Ringfort (Rath), Lisfunshion, Co. Tipperary
Co. Tipperary |
Ringforts
What appears at first glance to be a double-banked ringfort in Lisfunshion turns out, on closer inspection, to be something of an optical illusion.
The outer bank that gives this Tipperary rath its seemingly impressive bivallate profile, the appearance of having two concentric defensive rings, is not an original defensive feature at all. It was created by the upcast spoil from a later agricultural field ditch dug parallel to the monument. The confusion is understandable, and the site still reads as substantial from ground level, but the archaeology quietly complicates that first impression.

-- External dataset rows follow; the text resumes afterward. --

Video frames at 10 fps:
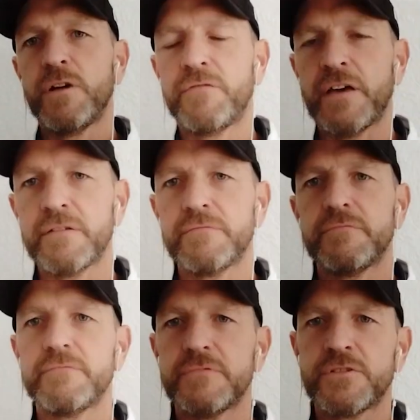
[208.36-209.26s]
have that
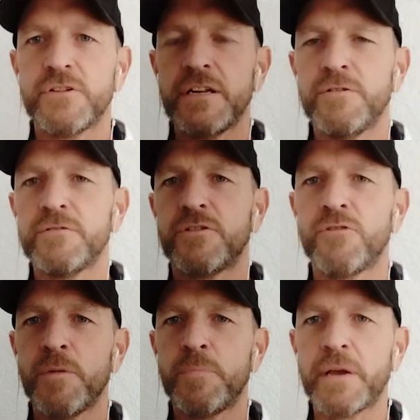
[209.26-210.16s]
sort of little
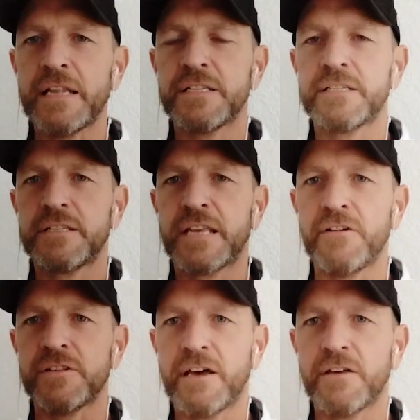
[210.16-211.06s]
gripe against
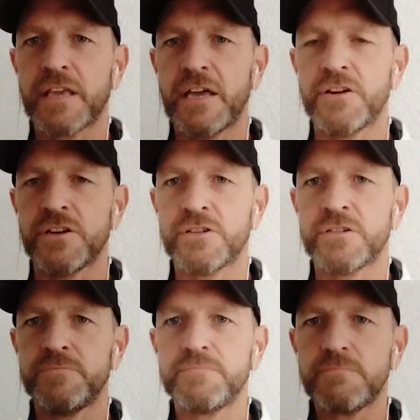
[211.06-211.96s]
Gareth Southgate that he
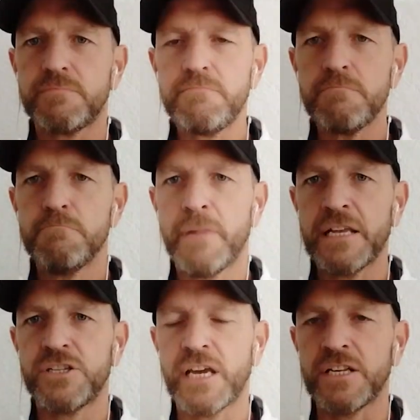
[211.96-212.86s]
doesn't
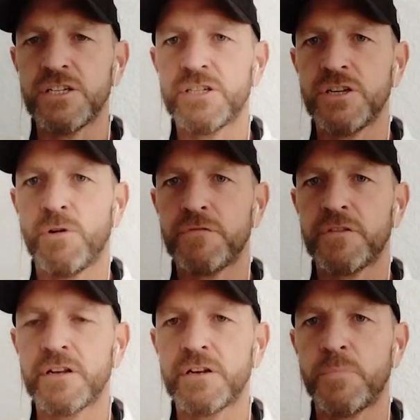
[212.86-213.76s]
make changes too
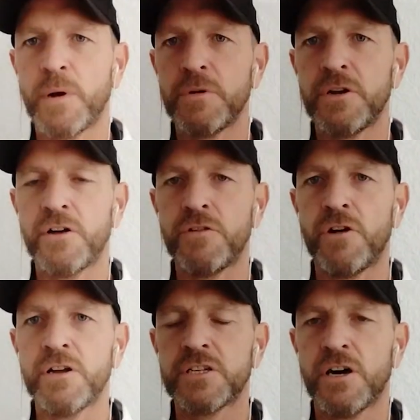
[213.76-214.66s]
often and probably not at the
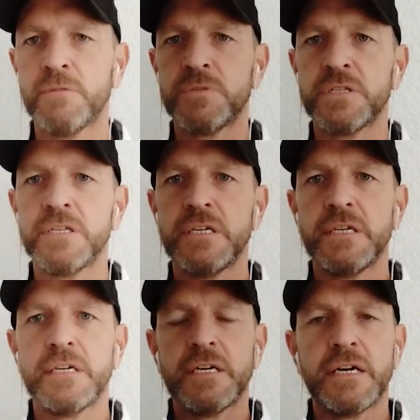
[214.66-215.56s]
right times.
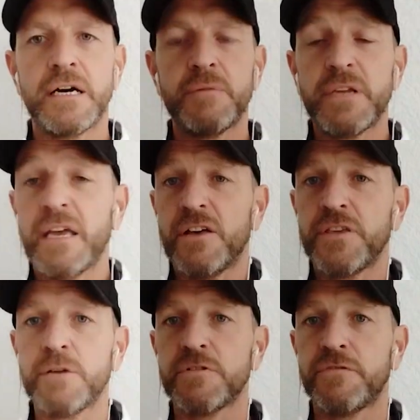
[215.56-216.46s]
I
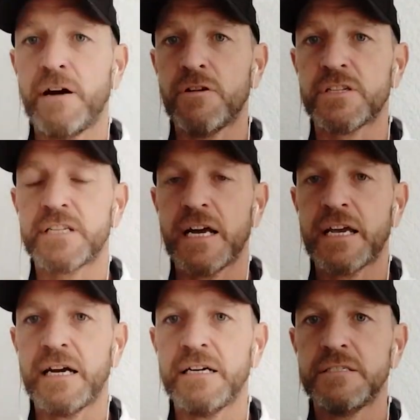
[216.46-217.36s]
think it was a foul on
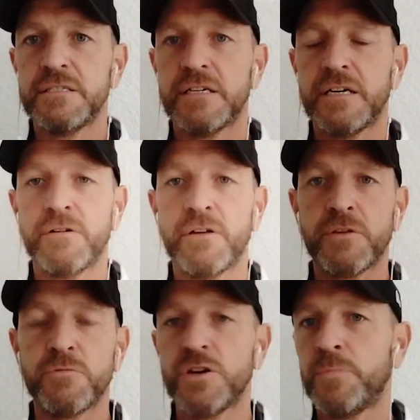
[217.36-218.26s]
Saka. I
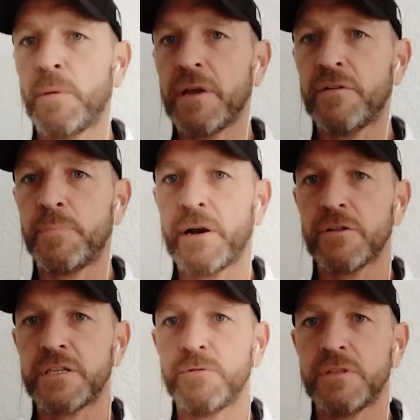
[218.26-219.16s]
think we should have probably had a
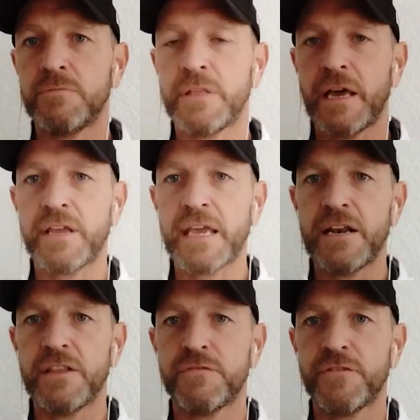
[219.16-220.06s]
penalty with Harry
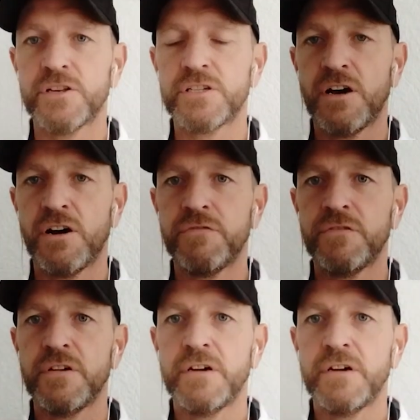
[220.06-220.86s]
Kane in the first half.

The ringfort itself sits on the flat floor of a valley, with a small stream running east to west immediately to its south. The main enclosure is roughly circular, about 30 metres across, and is defined by an earthen bank and a wide, U-shaped fosse, the term for the ditch that typically surrounds such an enclosure, cut to a depth of nearly one and a half metres. Ringforts, known in Irish as raths when earthen, were the standard settlement form of early medieval Ireland, generally dating from roughly the fifth to the twelfth centuries, and served as enclosed farmsteads for a single family or small household. This example has a possible entrance gap in the eastern side, though notably without a causeway across the fosse to match it, which raises questions about its original function or later alteration. The Ordnance Survey six-inch maps of 1840 and 1907 both show the outer bank continuing south of the stream, but no physical trace of that continuation survives today. Inside the enclosure, tucked against the northern section of the inner bank, a low rectangular structure measuring roughly 6.6 metres by 13.7 metres has been identified. Its modest earthen banks and a probable entrance at the western end of its southern side suggest it was an ancillary building of some kind, perhaps a byre or storage structure, added within the protected interior of the rath.